Now, where does that ttp.createScriptURL() come from? The ttp is an instance of a TrustedTypes built-in object present in the modern browsers. The createScriptURL is a mandatory method that you define. First goes a no-op shim for browsers that do not support TT:

if (typeof TrustedTypes === 'undefined') TrustedTypes = {createPolicy: (name, rules) => rules};

Next we declare our primary TT policy called base:

const ttp = TrustedTypes.createPolicy('base', {

    createHTML: (input) => input,

    createScriptURL: (input) => {
        const url = new URL(input, document.baseURI);
	// allow all same-site URLs and one allowed analytics domain
        if (url.origin === window.location.origin || url.origin === "my-analytics.com") return url.href;
        throw new TypeError('createScriptURL: invalid URL');
    }
});

This piece of code is generally all that TT does: validate and/or sanitize potentially untrusted data of standardized types. Here we handle only “trusted HTML” type created by createHTML method and “trusted URL” created by createScriptURL. Only these methods in a TT-enabled browser are entitled to create these trusted objects, and in due course any risky destinations (“sinks”) will only accept these trusted objects.This is a concept well-known from other secure coding frameworks, such as safestring in Django. The idea is simple: any data that has passed through these two methods is marked as secure, and any data that hasn’t will be rejected.

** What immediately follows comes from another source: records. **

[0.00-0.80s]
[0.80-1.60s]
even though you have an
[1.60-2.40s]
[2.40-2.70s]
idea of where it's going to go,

Now, you might be puzzled by the fact that the createHTML method doesn’t really do any validation here: this is because the website where I trialed it first (webcookies.org) does not inject any user-generated content within DOM. Its threat model assumed that all calls to this method originate internally, from static HTML created by the server. If your service is processing any user-generated or external data, you want to plug in something like DOMPurify here — a secure, validating HTML parser that will only accept whitelisted HTML elements.

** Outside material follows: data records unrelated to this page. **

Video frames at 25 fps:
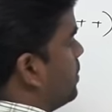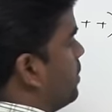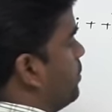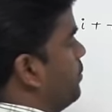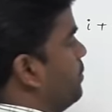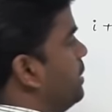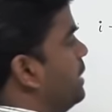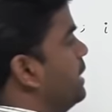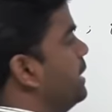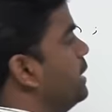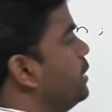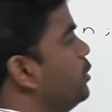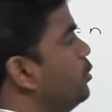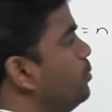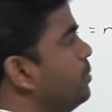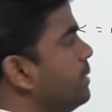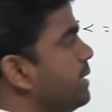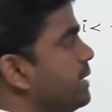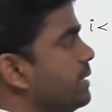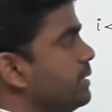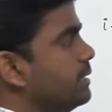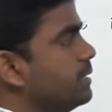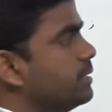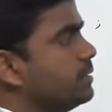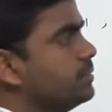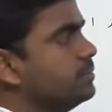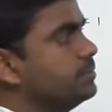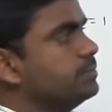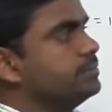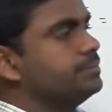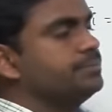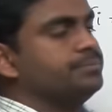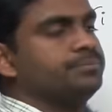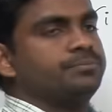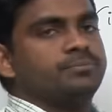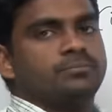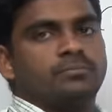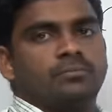we need to print
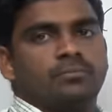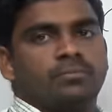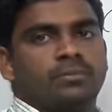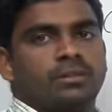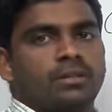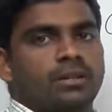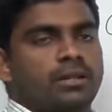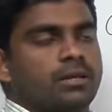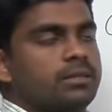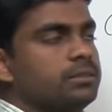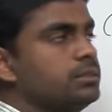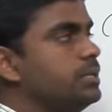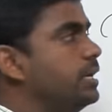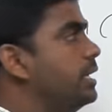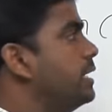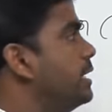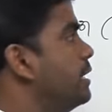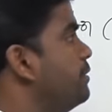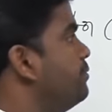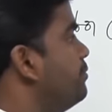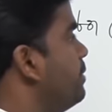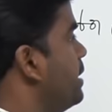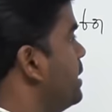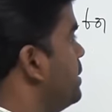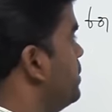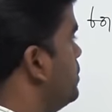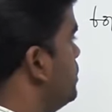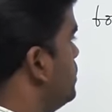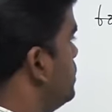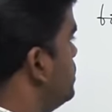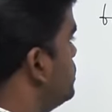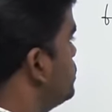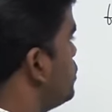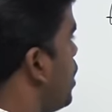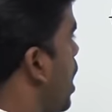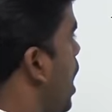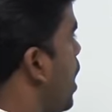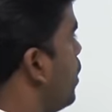35.
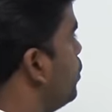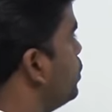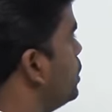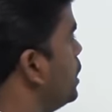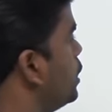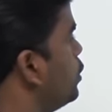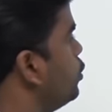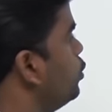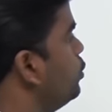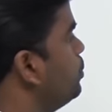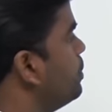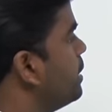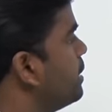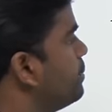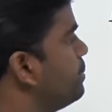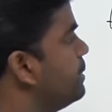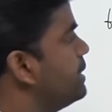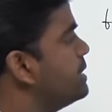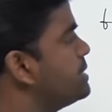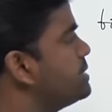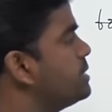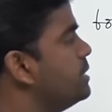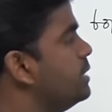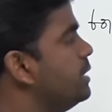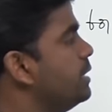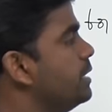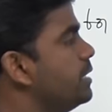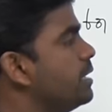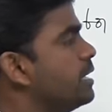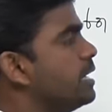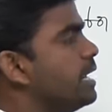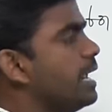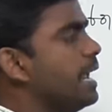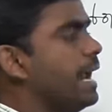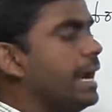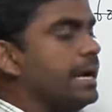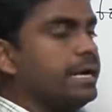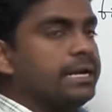So, outer loop repeats uh,
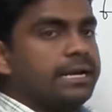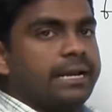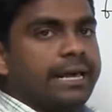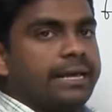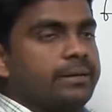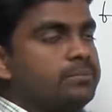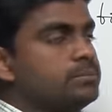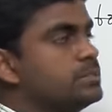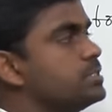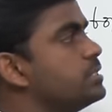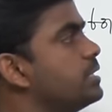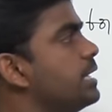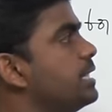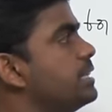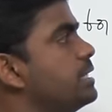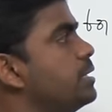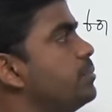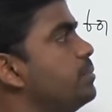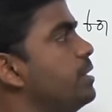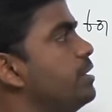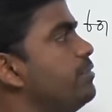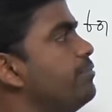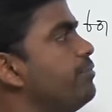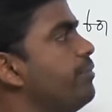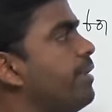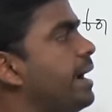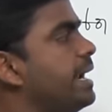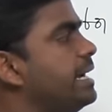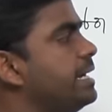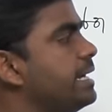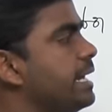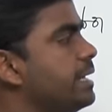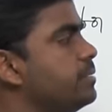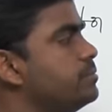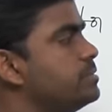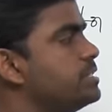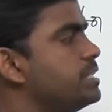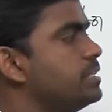n times nothing but 5
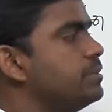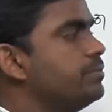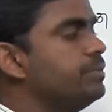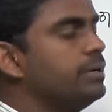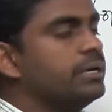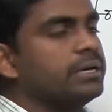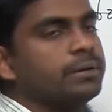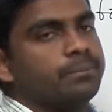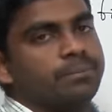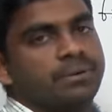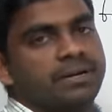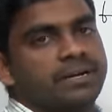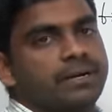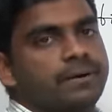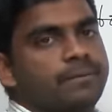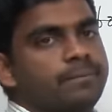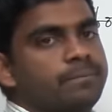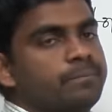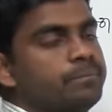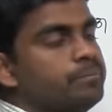times it will repeat.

The createScriptURL is simple: it only allows relative URLs (within the same origin) or URLs from trusted, whitelisted origins. Once again, this is what worked for me on that website, YMMV.

These two methods basically define what we consider as “trusted” content within the DOM on our website. As you can see, the actual concept of TT isn’t particularly complicated — as with all web security technologies, the difficult part is to register all activity that your website performs, build policies that will allow the operate in secure manner and then wrap all of them.